When the body is faced with an infection, cells give a burst of free radicals to kill the germs. C. albicans and other fungi use copper to fuel an enzyme designed to neutralize the free radical attack. But once the body senses the presence of the fungal infection, it flushes copper into the bloodstream to fight, leaving copper-starved fungus in the tissues in places like the kidney.
But instead of being thwarted by a lack of copper to feed its defense, the Johns Hopkins team has discovered that C. albicans has uniquely evolved to switch from using copper to counter the free radicals to using the metal manganese.
"What we have found here is a very clever adaptation to changes in copper during infection," says study leader Valeria C. Culotta, PhD, a professor in the Department of Biochemistry and Molecular Biology at the Bloomberg School. "The more we learn about this pathogen's ability to survive inside a human, the more points of vulnerability we may identify."
C. albicans only has the potential to become lethal to humans once it enters the bloodstream, where it can then affect the liver, spleen and kidneys. People with compromised immune systems such as premature babies, chemotherapy patients and those with HIV are particularly vulnerable to this and can die of the kidney failure it causes.
Using a mouse model for C. albicans, Culotta and her team sought to understand why the pathogen switches between copper and manganese to fight free radicals. They discovered a surprising role for copper in immunity -- levels of copper in the bloodstream go through the roof during infection in an attempt to kill the pathogen with copper poisoning. Organs such as the kidneys send their copper into the bloodstream, causing their levels to drop.
The story would likely end there, if not for the switch the fungus makes in how it protects itself, one of the Johns Hopkins team's new discoveries. In an unexpected twist, the enzyme C. albicans uses to counter the free radicals changes from one that requires copper to one that requires manganese. The fungus can then use manganese to neutralize the attack.
"The fungus laughs in the face of this loss in copper by simply switching metals," Culotta says. "Somehow this fungus has evolved to adapt to this immune system attack. This allows C. albicans to survive when other organisms might be thwarted."
Copper and manganese are both found in relatively small quantities in the human body. Copper mainly comes from the consumption of crustaceans such as lobster and crab and from vegetables grown in copper-containing soil. Manganese is found in whole grains, nuts, leafy vegetables and teas.
Copper is known to fight off the spread of bacteria. In the United Kingdom, for example, many hospitals have switched out steel doorknobs for copper ones. The pathogens can't live on the surface of the copper knobs, dramatically reducing the spread of infections.
Current antifungal medications work on the surface of the cell to destroy the fungus. But there is a growing problem of human resistance to antifungal medications, similar to the well-known issue of antibiotic resistance.
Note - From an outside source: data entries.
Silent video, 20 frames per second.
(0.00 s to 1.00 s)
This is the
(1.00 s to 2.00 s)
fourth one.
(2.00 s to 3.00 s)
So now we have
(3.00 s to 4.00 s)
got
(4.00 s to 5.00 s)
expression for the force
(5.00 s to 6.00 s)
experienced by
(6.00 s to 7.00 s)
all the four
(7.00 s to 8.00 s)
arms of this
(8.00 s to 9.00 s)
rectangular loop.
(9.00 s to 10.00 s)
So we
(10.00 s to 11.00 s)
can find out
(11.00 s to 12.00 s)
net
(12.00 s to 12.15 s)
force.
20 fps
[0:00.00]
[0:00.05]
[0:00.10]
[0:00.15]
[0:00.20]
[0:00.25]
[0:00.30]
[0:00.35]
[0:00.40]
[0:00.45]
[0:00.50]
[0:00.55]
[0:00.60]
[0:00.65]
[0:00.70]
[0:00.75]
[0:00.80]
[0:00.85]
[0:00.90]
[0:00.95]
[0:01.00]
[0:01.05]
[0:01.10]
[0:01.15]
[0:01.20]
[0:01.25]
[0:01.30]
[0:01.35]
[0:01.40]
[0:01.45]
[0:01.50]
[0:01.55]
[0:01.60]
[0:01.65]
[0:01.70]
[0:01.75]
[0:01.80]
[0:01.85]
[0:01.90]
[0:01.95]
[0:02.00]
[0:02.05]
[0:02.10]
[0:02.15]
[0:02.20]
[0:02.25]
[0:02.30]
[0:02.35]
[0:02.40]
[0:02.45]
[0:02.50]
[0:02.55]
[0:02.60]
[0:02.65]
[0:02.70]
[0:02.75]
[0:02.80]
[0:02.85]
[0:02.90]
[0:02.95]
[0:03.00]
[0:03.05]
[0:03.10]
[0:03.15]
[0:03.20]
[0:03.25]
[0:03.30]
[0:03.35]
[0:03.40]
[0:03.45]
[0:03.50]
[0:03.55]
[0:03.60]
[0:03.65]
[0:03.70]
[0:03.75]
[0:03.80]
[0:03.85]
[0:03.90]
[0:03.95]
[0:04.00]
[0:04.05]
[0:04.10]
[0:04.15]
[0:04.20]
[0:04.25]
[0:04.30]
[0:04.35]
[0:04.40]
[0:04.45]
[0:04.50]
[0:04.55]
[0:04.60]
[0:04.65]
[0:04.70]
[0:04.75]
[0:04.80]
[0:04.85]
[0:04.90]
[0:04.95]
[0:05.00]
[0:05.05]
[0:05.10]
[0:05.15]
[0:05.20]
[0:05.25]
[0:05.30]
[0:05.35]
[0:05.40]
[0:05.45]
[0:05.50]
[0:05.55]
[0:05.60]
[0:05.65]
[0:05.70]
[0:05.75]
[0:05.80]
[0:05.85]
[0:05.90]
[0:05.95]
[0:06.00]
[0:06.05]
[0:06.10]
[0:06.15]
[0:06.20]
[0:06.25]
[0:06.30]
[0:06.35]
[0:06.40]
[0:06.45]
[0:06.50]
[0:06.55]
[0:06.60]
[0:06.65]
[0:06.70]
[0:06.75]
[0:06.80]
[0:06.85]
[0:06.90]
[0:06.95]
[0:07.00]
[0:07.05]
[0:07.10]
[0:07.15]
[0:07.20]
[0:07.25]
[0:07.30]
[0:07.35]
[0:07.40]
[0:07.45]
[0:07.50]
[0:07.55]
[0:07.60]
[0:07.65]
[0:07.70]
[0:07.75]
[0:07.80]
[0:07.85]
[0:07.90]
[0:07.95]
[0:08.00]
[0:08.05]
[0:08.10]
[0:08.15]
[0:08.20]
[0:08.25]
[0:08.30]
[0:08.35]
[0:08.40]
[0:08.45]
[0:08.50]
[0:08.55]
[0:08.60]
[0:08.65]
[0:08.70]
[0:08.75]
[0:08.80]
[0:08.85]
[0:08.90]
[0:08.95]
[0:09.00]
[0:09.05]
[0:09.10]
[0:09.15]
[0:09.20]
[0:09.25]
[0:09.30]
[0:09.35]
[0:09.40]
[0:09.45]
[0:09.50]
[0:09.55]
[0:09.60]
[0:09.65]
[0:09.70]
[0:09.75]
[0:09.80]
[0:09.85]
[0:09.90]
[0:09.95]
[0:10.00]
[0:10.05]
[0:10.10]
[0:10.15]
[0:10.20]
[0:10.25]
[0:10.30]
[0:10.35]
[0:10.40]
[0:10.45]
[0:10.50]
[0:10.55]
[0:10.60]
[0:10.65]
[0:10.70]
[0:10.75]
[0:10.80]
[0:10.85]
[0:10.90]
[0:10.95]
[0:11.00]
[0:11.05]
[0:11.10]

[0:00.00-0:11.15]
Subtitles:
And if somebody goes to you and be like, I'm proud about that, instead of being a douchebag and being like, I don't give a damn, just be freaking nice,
Just as has happened with some antibiotics, some fungi have evolved with the overuse of current antifungal medications and may no longer respond to the drugs designed to cure them.
Culotta says there may be some way to design drugs in the future to disrupt the process whereby C. albicans switches from using a copper-based enzyme to a manganese-based one.
"Fungal adaptation to host Cu: swapping metal co-factors for SOD enzymes during Candida albicans infection" was written by Cissy X. Li; Julie E. Gleason; Sean X. Zhang; Vincent M. Bruno; Brendan P. Cormack and Valeria C. Culotta.
The research was supported by grants from the National Institutes of Health's National Institute of Allergy and Infectious Diseases (R21 AI097715, RO1 AI119949, RO1 AI046223 and U19AI110820), National Institute of General Medical Sciences (R37 GM50016) and National Institute of Environmental Health Sciences (T32 ES07141).